I’ve made these simple, flourless peanut butter cookies for years but have never thought of putting something in the center. Need to try it with apple butter next time.
- 260 grams (1 US cup) peanut butter
- 180 grams (scant 1 US cup) sugar
- 1 large egg
- 2 figs (or possibly some sort of preserves)
- Preheat the oven to 160 °C (fan) / 180 °C / 350 °F and line baking sheet with greaseproof paper.
- Mix peanut butter, sugar, and egg in a large bowl until you have a smooth dough.
- Mash up figs in a small bowl. Add a little citrus if you’ve got some to make it a tad more tart.
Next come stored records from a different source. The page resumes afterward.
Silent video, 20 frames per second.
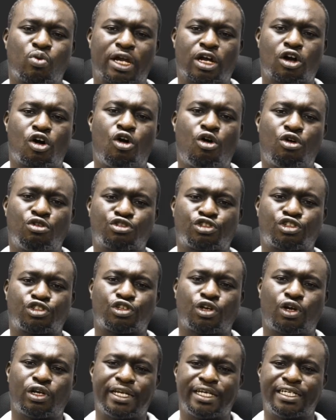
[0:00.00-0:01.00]
we call
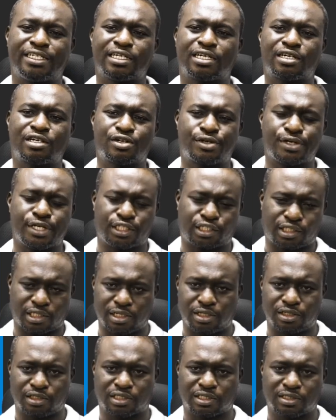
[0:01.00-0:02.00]
solid
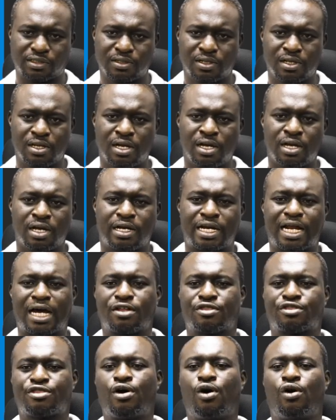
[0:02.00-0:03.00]
crystals.
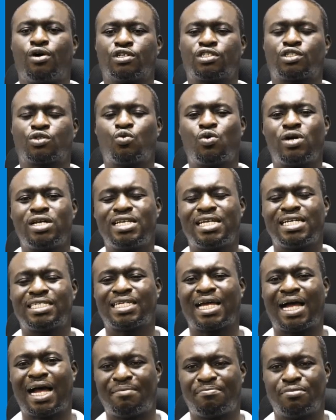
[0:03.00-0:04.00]
Now, thus, when this
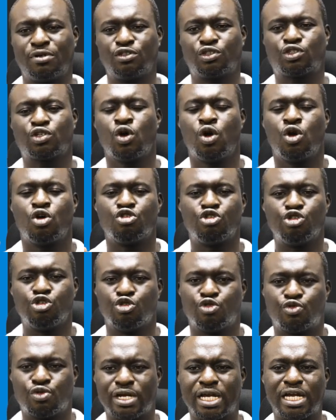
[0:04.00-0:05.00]
happens,
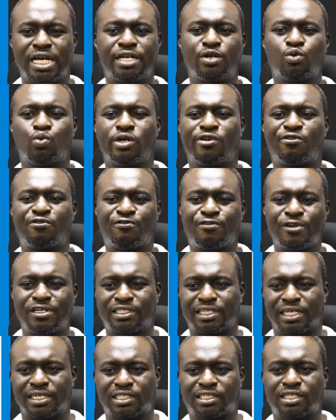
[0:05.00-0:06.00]
urine with
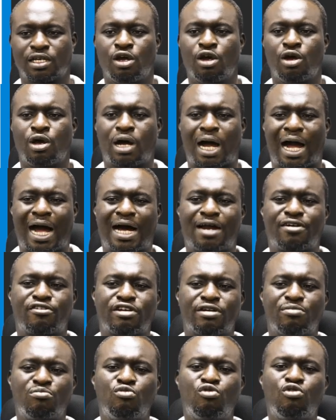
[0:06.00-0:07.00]
feces are
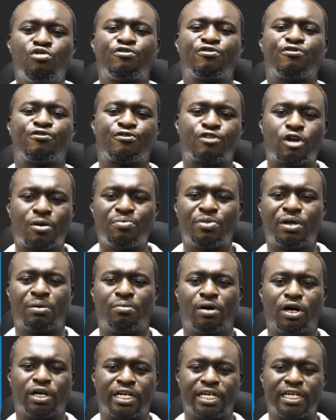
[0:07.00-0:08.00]
removed from the
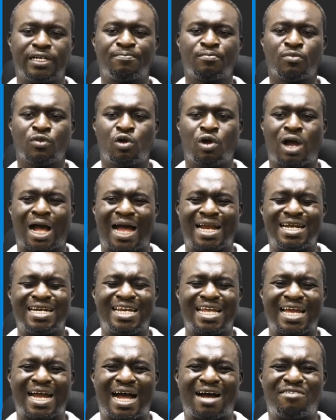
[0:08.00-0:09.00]
body, and
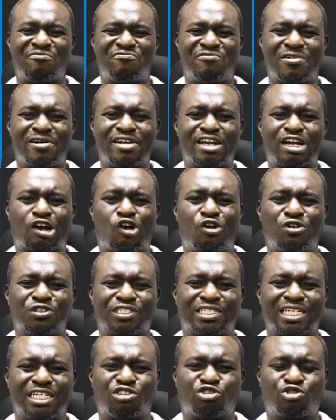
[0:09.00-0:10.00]
they are very
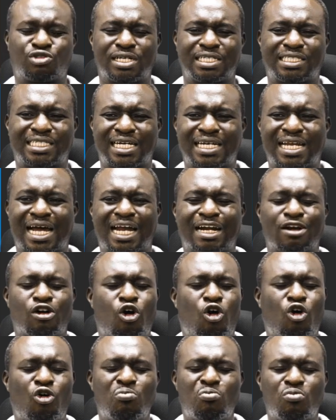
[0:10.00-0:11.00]
concentrated and
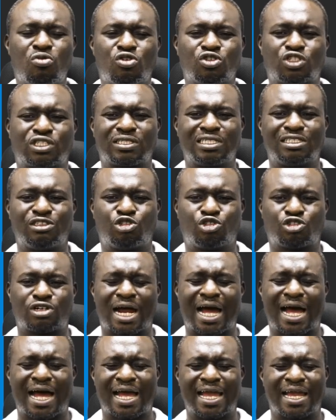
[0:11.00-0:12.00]
almost
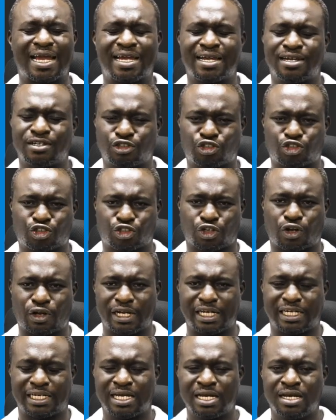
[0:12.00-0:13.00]
dry
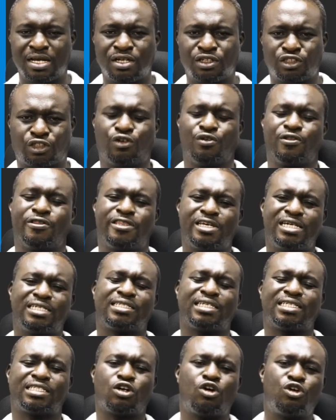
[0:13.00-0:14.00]
solid. So
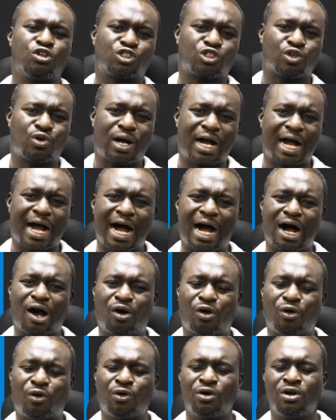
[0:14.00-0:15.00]
this is also
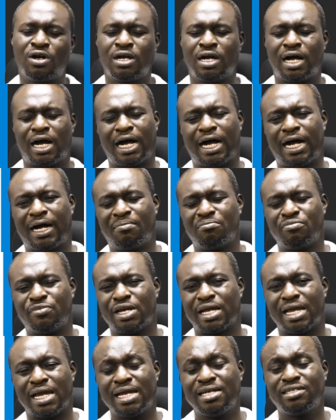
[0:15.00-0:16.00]
how um,
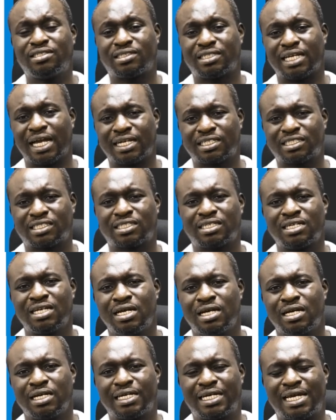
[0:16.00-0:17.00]
the insects
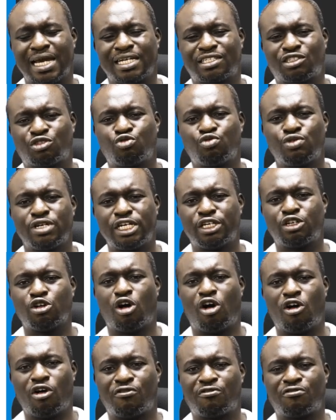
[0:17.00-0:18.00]
get rid
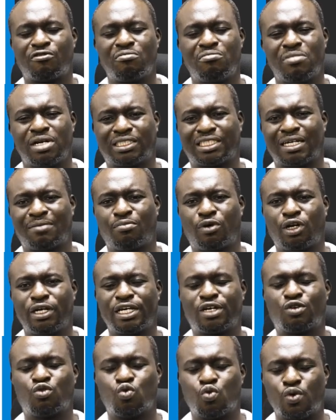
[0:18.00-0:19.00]
of
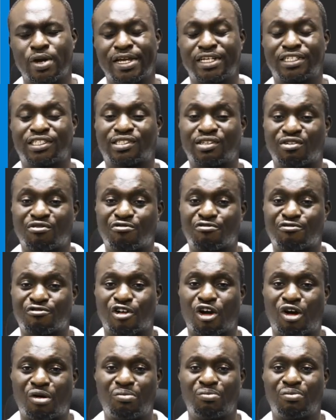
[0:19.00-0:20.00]
metabolic waste
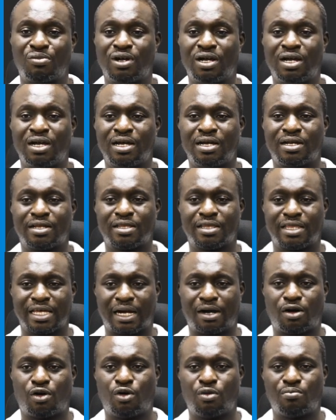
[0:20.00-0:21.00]
from
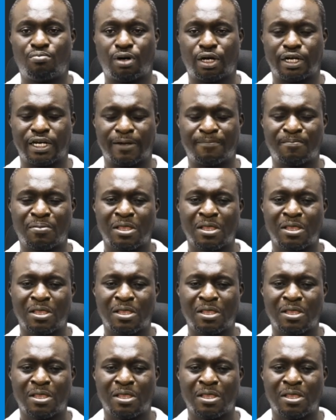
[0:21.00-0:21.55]
their own body.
- Roll the dough in to roughly tablespoon-sized balls and place on baking sheet. They won’t spread too much since there’s very little fat in them, but do leave a little space for spreading. Flatten slightly with a thumbprint, so that you have an indentation for the fig mixture.
- Place a little fig mixture in the center of each cookie. Don’t overfill it since it will spread a little bit, and too much wet fig can prevent the cookie from cooking properly.
- Place in center rack of oven and bake for 10-15 minutes. 13 minutes was perfect for me. The edges will be a little brown when they’re done, but the dough will still feel very soft when they first come out of the oven. Let them cool on the tray for about 5 minutes and then transfer to a wire rack to cool until they’ve firmed up a bit.
Update 7/10/14 – Whoa, these go really squidgy after a couple days. The regular peanut butter cookie recipe doesn’t, it must just be the moisture from the fig. Still really like them, but it’s a good thing the fig wasn’t more wet.